Egg of the Phoenix
Code | I12 |
---|---|
TSR product code | 9201 |
Rules required | AD&D (1st Edition) |
Character levels | 5 - 9 |
Campaign setting | Generic |
Authors | Frank Mentzer and Jennell Jaquays[a] |
First published | 1987 |
Linked modules | |
I1, I2, I3, I4, I5, I6, I7, I8, I9, I10, I11, I12, I13, I14 |
Egg of the Phoenix is an adventure module published in 1987 for the Advanced Dungeons & Dragons fantasy role-playing game.
Plot summary
[edit]Egg of the Phoenix is an adventure in which the player characters (PCs) investigate a slaver ring, and must ultimately work to save the land of New Empyrea from the lords of Elemental Evil.[1] The module includes dungeons, wilderness adventures, time travel, and extraplanar journeys.[1]
Publication history
[edit]I12 Egg of the Phoenix was designed by Frank Mentzer, with additional design, development, and editing by Jennell Jaquays.[2][a] The module's cover is by Keith Parkinson, and was published by TSR in 1987 as an eighty-page book, a twenty-page booklet, and an unattached outer folder.[1] The booklet contains a map and pre-generated PCs.[2] This module was a linkage of three formerly unlinked scenarios originally published in the RPGA modules R1 through R4.[1]
Reception
[edit]Ken Rolston reviewed Egg of the Phoenix for Dragon magazine No. 133.[2] He felt that the first three scenarios were "original, challenging, and entertaining, particularly in their exploitation of the peculiar logic of the AD&D game universe", but had reservations about the final scenario, which "despite having a plausible game rationale and logical self-consistency, strikes me as gross and overly busy rather than lean and elegant".[2] He felt that assembling these tournament scenarios into an epic campaign was not very successful, because Mentzer had not designed them as a sequence, and they originally had nothing to do with one another.

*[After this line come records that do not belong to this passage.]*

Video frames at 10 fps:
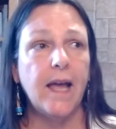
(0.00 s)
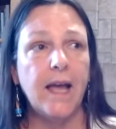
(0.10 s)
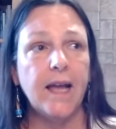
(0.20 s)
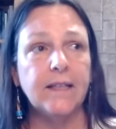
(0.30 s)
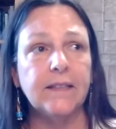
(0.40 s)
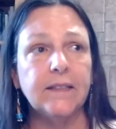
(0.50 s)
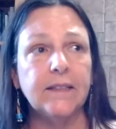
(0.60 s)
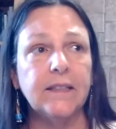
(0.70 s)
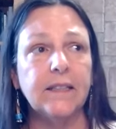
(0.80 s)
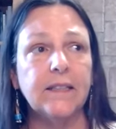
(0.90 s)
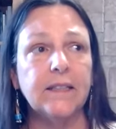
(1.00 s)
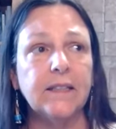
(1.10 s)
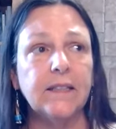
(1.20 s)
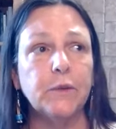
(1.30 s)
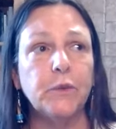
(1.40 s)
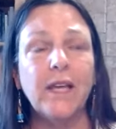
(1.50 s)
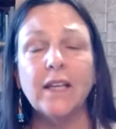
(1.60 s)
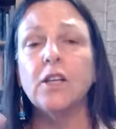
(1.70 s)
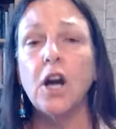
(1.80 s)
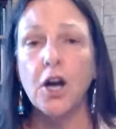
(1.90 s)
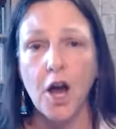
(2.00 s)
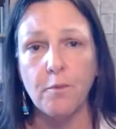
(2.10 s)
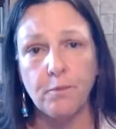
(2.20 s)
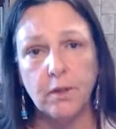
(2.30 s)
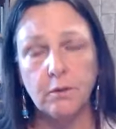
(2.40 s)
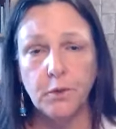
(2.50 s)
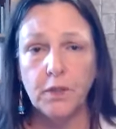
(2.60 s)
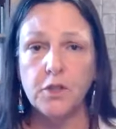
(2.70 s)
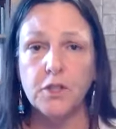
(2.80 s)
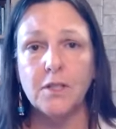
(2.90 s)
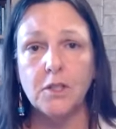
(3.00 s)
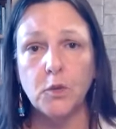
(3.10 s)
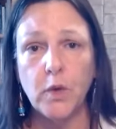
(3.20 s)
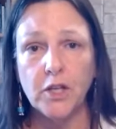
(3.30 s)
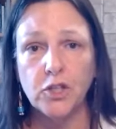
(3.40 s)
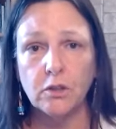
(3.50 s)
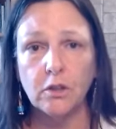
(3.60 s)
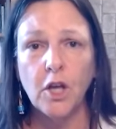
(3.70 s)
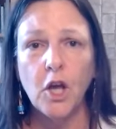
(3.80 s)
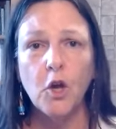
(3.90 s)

And we get caught up with the situation.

He said, "the narrative frame isn't particularly persuasive, nor do the supplemental encounters or transitions match the tone and theme of Mentzer's original tournament designs", and "the introductory motivations for involving the PCs in the epic quest are rather arbitrary".[2] Rolston also noted some careless production errors, such as a number of typos in the first few pages, and that the text refers to the map book as a twenty-page center pullout. Despite his complaints that the campaign frame and the production quality were not satisfactory, Rolston concluded by saying: "There's some very good stuff in here: nine sessions or more of solid and occasionally brilliant material. The tournament-based adventures may be the strongest of Mentzer's peculiarly original AD&D game designs."[2]